Sevk etmek fiili, uyuşturucu maddeyi, bir yerden başka bir yere kendisi dışında bir başkası aracılığıyla gönderilmesi veya yollanması anlamındadır. Buradaki önemli olan husus, bu fiili gerçekleştiren kişinin, kullanım amacı dışında sevk etmiş olmasıdır. Eğer fail, kullanım amacıyla uyuşturucu maddeyi bir yerden başka bir yere sevk ediyorsa, o zaman bu madde kapsamındaki suça değil, uyuşturucu veya uyarıcı madde kullanma suçuna vücut vermiş olacaktır.

Nakletmek fiili, uyuşturucu maddenin bir yerden başka bir yere, kullanım amacı dışında mal sahibi tarafından veya mal sahibine bağlı kişiler aracılığıyla götürülmesi anlamına gelmektedir. Sevk etme fiilinde yollamak veya göndermek söz konusu iken, nakletmekte bizzat veya faile bağlı adamlar aracılığıyla götürülmesi söz konusudur.

Depolamak fiili, uyuşturucu veya uyarıcı maddenin, bir yerde tutulması anlamına gelmekte olup, burada da önemli olan, kullanma amacı dışında maddenin depolanmasıdır.

Satın almak fiili, uyuşturucu veya uyarıcı maddeyi, kullanma amacı dışında bir bedel karşılığında alınmasıdır.

Kabul etmek fiili, başkasına ait uyuşturucu veya uyarıcı maddenin, hiçbir bedel karşılığı olmadan üzerine alınmasını ifade etmektedir.

Bulundurmak fiili ise, kişinin kendisine veya başkasına ait uyuşturucu veya uyarıcı maddeyi, fili veya hukuki egemenliği altında tutması, o madde üzerinde tasarruf edebilecek bir alanda tutması olarak anlaşılmalıdır.

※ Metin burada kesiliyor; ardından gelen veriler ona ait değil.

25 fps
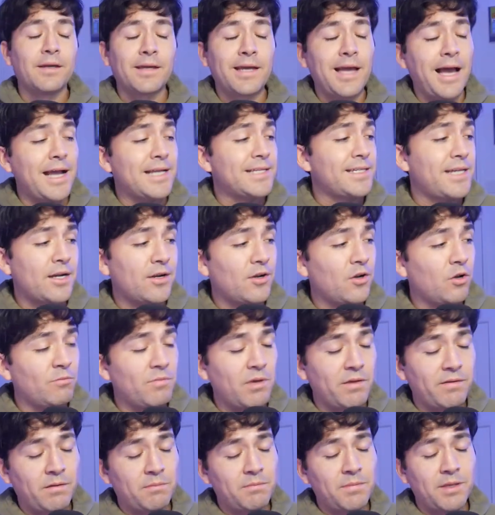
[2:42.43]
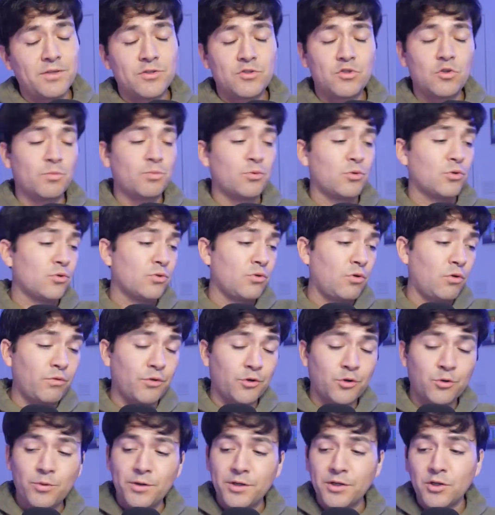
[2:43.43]
Guys, I don't know, maybe I'm being super
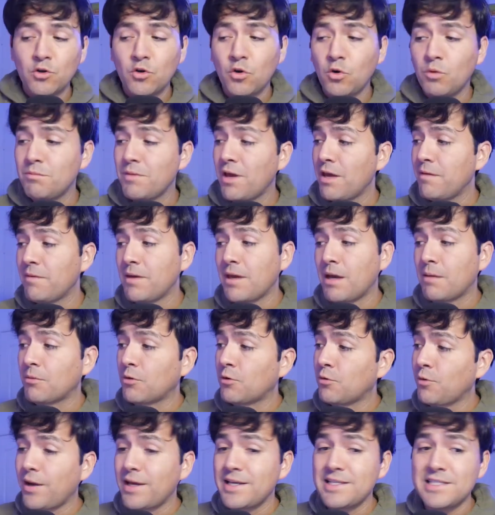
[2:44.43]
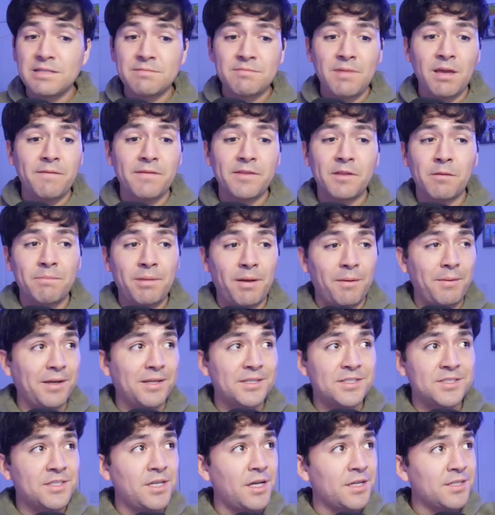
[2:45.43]
overcritical, maybe I'm crazy, maybe the
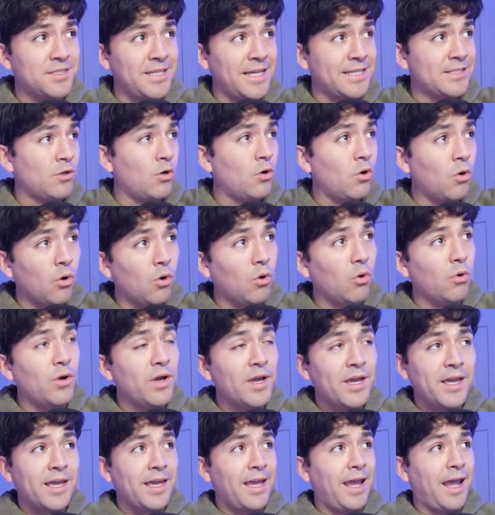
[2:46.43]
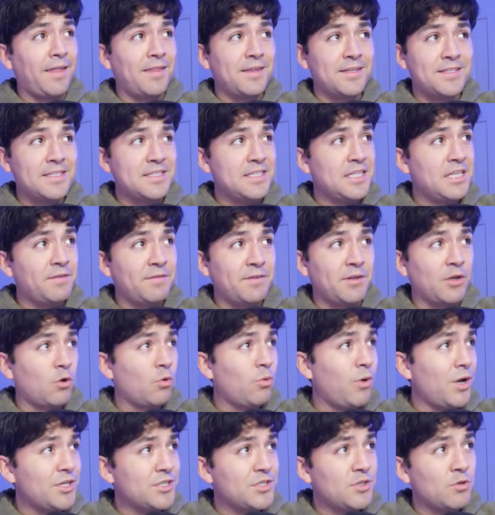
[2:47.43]
Berrics sucks as a whole, and this isn't even a
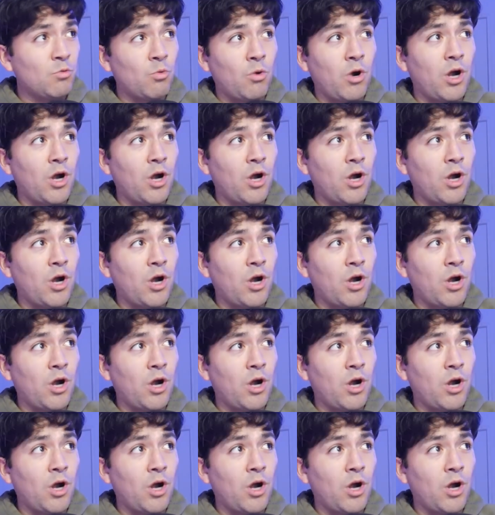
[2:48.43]
question.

Görüldüğü üzere kanun koyucu, uyuşturucu veya uyarıcı maddenin yayılmasına neden olabilecek tüm aşamaları, ayrı ayrı saymak suretiyle, bu maddenin yayılmasını engellemek konusunda ne kadar kararlı olduğunu, göstermiştir.

BÖLÜM – 3

KONU İLE İLGİLİ BAZI YARGITAY KARARLARI

“Amacı, somut olayda maddi gerçeğe ulaşarak adaleti sağlamak, suçu işlediği sabit olan faili cezalandırmak, kamu düzeninin bozulmasını önlemek ve bozulan kamu düzenini yeniden tesis etmek olan ceza muhakemesinin en önemli ve evrensel nitelikteki ilkelerinden biri de, öğreti ve uygulamada; "suçsuzluk" ya da "masumiyet karinesi" olarak adlandırılan kuralın bir uzantısı olan ve Latincede; "in dubio pro reo" olarak ifade edilen "şüpheden sanık yararlanır" ilkesidir. Bu ilkenin özü, ceza davasında sanığın mahkumiyetine karar verilebilmesi bakımından gözönünde bulundurulması gereken herhangi bir soruna ilişkin şüphenin, mutlaka sanık yararına değerlendirilmesidir. Oldukça geniş bir uygulama alanı bulunan bu kural dava konusu suçun işlenip işlenmediği, işlenmişse sanık tarafından işlenip işlenmediği veya gerçekleştirilme biçimi konusunda bir şüphe belirmesi halinde de geçerlidir. Sanığın bir suçtan cezalandırılmasına karar verilebilmesinin temel şartı, suçun hiçbir şüpheye mahal bırakmayacak kesinlikle ispat edilebilmesidir. Gerçekleşme şekli şüpheli veya tam olarak aydınlatılamamış olaylar ve iddialar sanığın aleyhine yorumlanarak mahkûmiyet hükmü kurulamaz. Ceza mahkûmiyeti; herhangi bir ihtimale değil, kesin ve açık bir ispata dayanmalıdır. Bu ispat, toplanan delillerin bir kısmına dayanılıp diğer kısmı gözardı edilerek ulaşılan kanaate değil, kesin ve açık bir ispata dayanmalı ve hiçbir şüphe veya başka türlü oluşa imkân vermeyecek açıklıkta olmalıdır. Yüksek de olsa bir ihtimale dayanılarak sanığı cezalandırmak, ceza muhakemesinin en önemli amacı olan gerçeğe ulaşmadan hüküm vermek anlamına gelecektir.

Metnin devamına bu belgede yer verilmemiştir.